### Task directions
Copy the material below verbatim from the line with "[00:00:00.75]" to the line with "[00:00:02.15]", both lines included, omitting pictures and every line outside that range.

*** Source material ***

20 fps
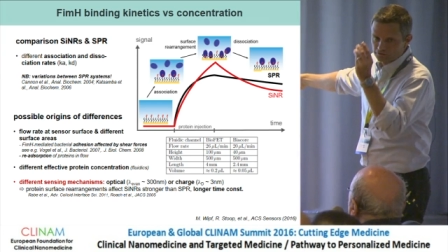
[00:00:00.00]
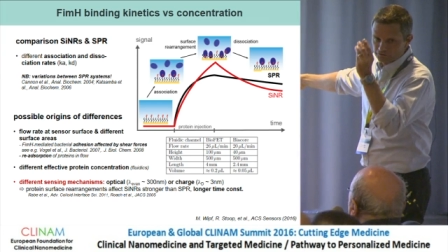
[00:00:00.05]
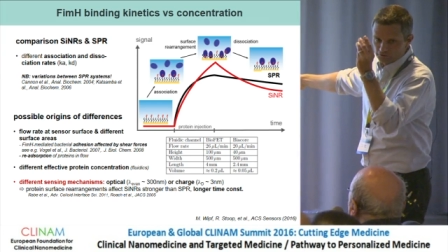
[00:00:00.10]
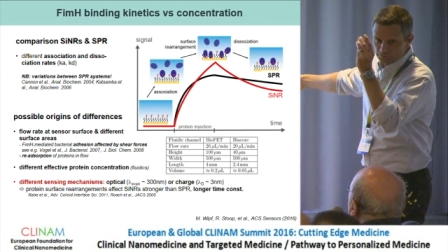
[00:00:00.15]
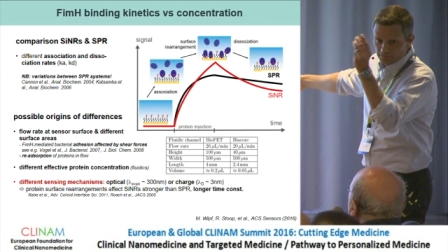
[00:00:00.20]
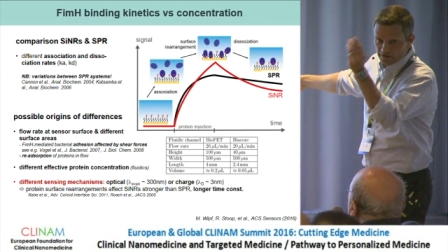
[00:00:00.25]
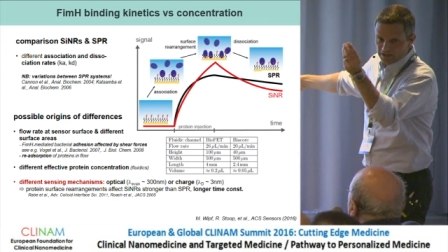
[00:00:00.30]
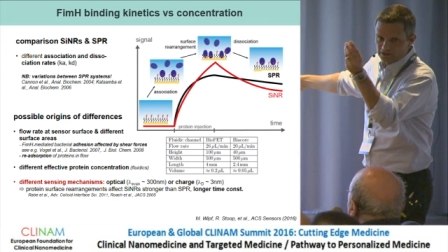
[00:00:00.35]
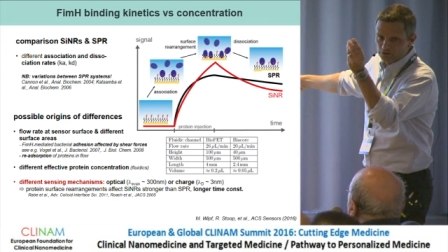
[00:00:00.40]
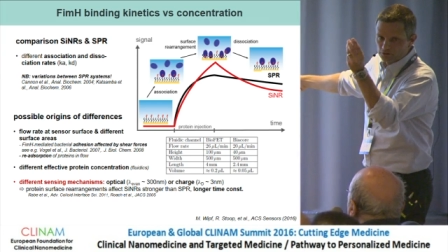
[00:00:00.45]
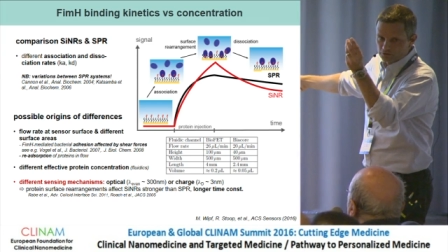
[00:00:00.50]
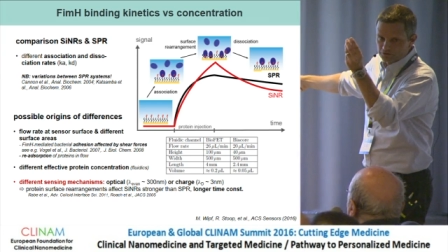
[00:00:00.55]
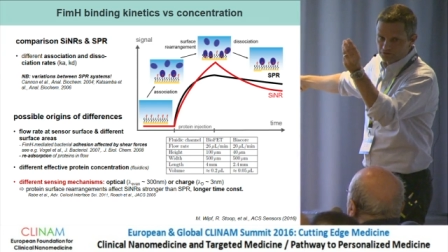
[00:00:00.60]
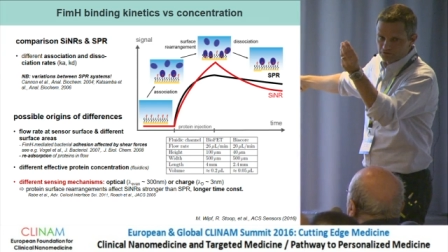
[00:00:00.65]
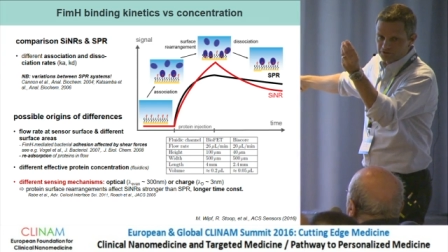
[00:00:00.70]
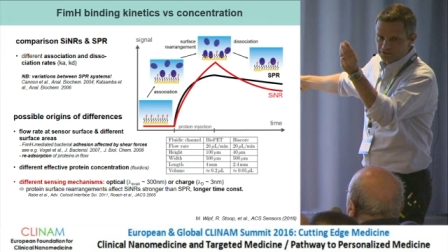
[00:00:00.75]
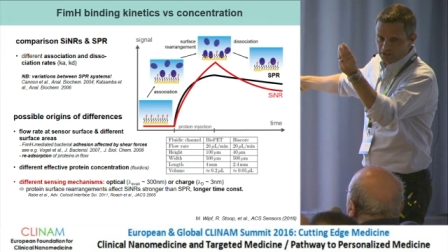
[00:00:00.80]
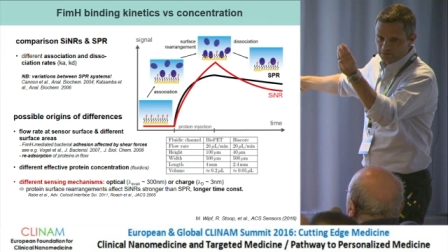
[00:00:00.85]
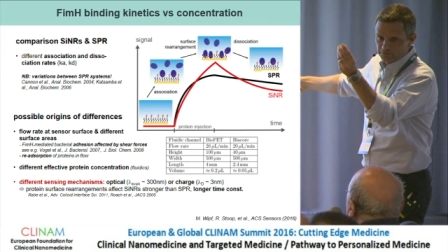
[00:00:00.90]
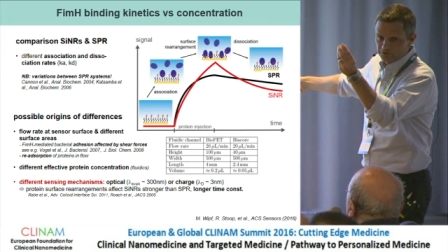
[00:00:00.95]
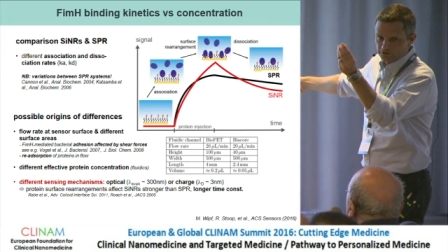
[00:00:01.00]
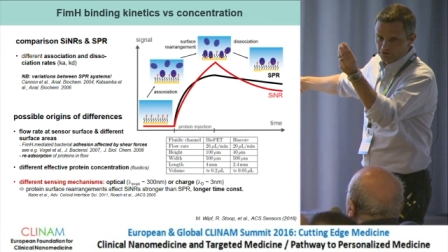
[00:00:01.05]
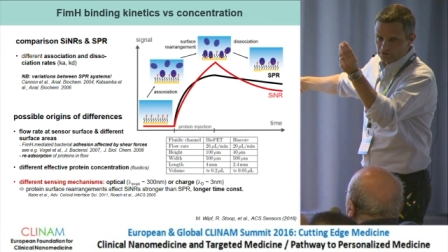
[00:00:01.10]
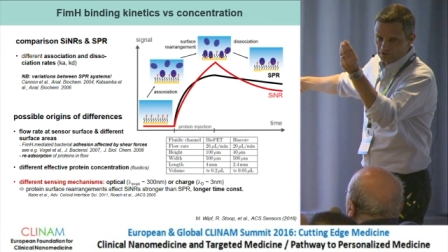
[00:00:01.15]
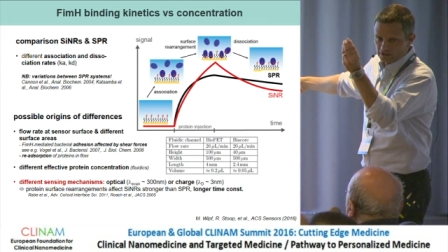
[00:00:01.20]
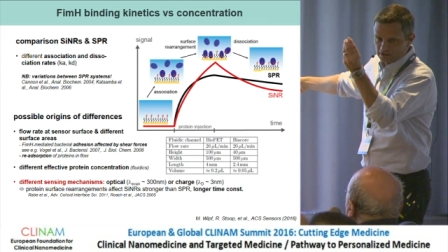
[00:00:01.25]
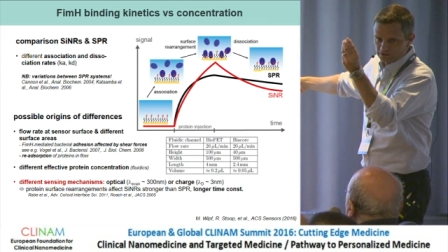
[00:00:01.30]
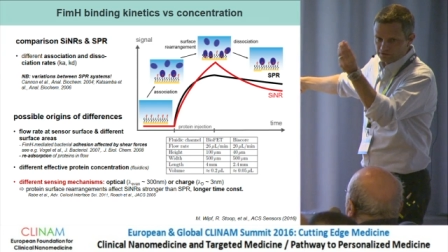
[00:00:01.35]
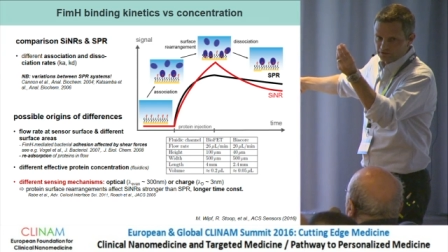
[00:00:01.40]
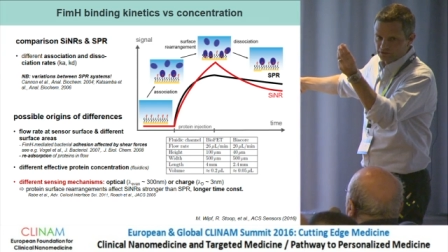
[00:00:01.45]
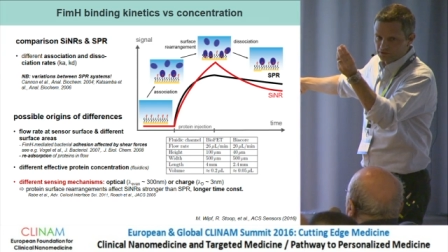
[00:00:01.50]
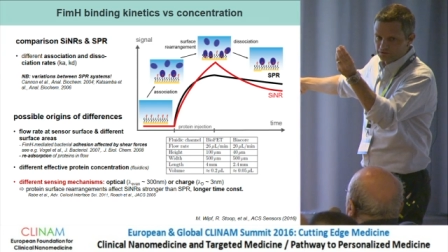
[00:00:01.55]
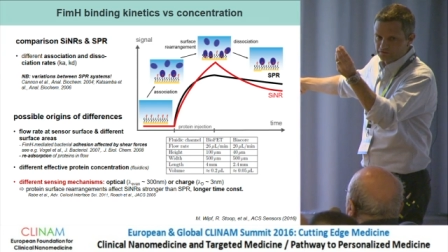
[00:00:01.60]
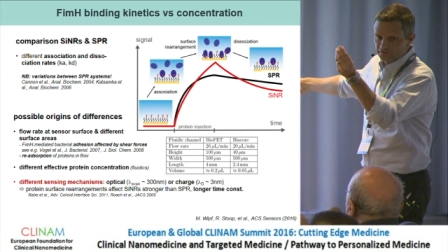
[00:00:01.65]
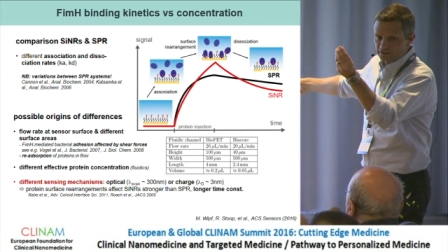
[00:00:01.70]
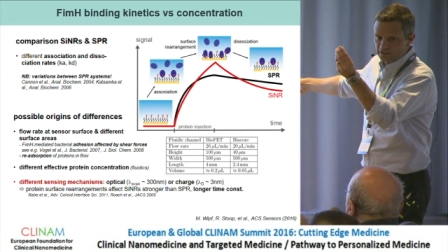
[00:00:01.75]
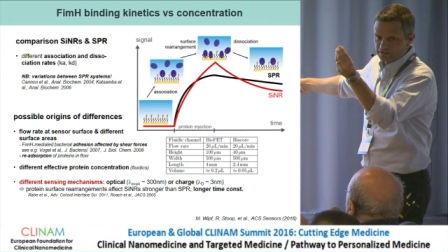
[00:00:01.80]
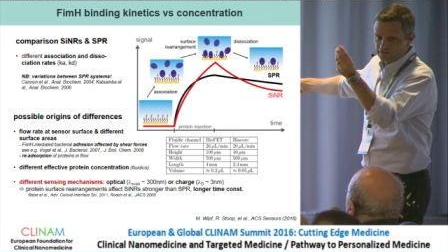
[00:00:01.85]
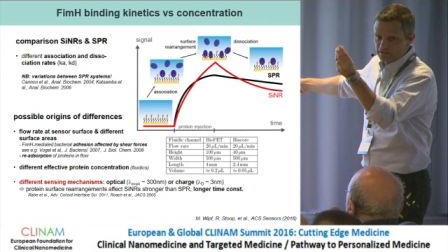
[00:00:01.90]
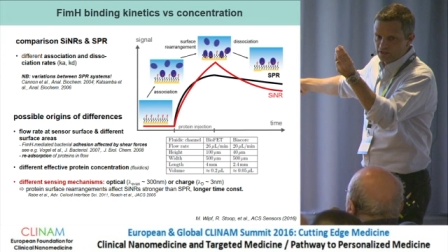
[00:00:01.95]
of the mannose receptor at the
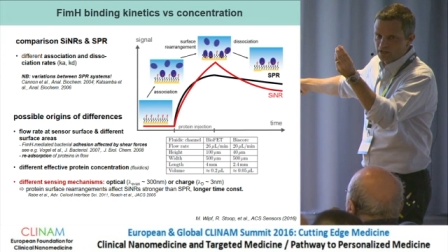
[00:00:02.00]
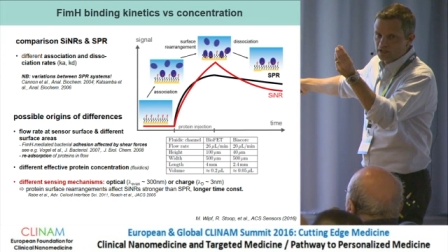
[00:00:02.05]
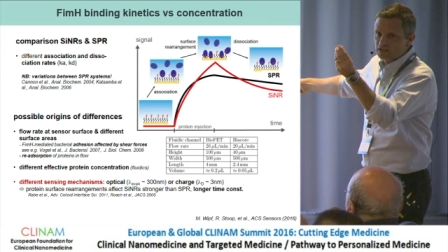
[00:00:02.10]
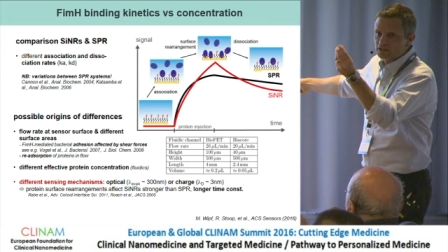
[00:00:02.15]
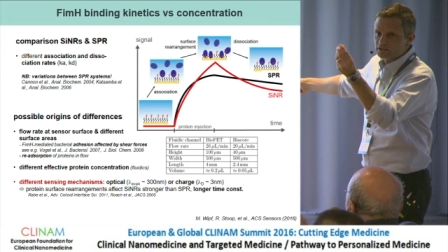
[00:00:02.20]
surface,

*** End of Source material ***

### Solved problem
[00:00:00.75]
[00:00:00.80]
[00:00:00.85]
[00:00:00.90]
[00:00:00.95]
[00:00:01.00]
[00:00:01.05]
[00:00:01.10]
[00:00:01.15]
[00:00:01.20]
[00:00:01.25]
[00:00:01.30]
[00:00:01.35]
[00:00:01.40]
[00:00:01.45]
[00:00:01.50]
[00:00:01.55]
[00:00:01.60]
[00:00:01.65]
[00:00:01.70]
[00:00:01.75]
[00:00:01.80]
[00:00:01.85]
[00:00:01.90]
[00:00:01.95]
of the mannose receptor at the
[00:00:02.00]
[00:00:02.05]
[00:00:02.10]
[00:00:02.15]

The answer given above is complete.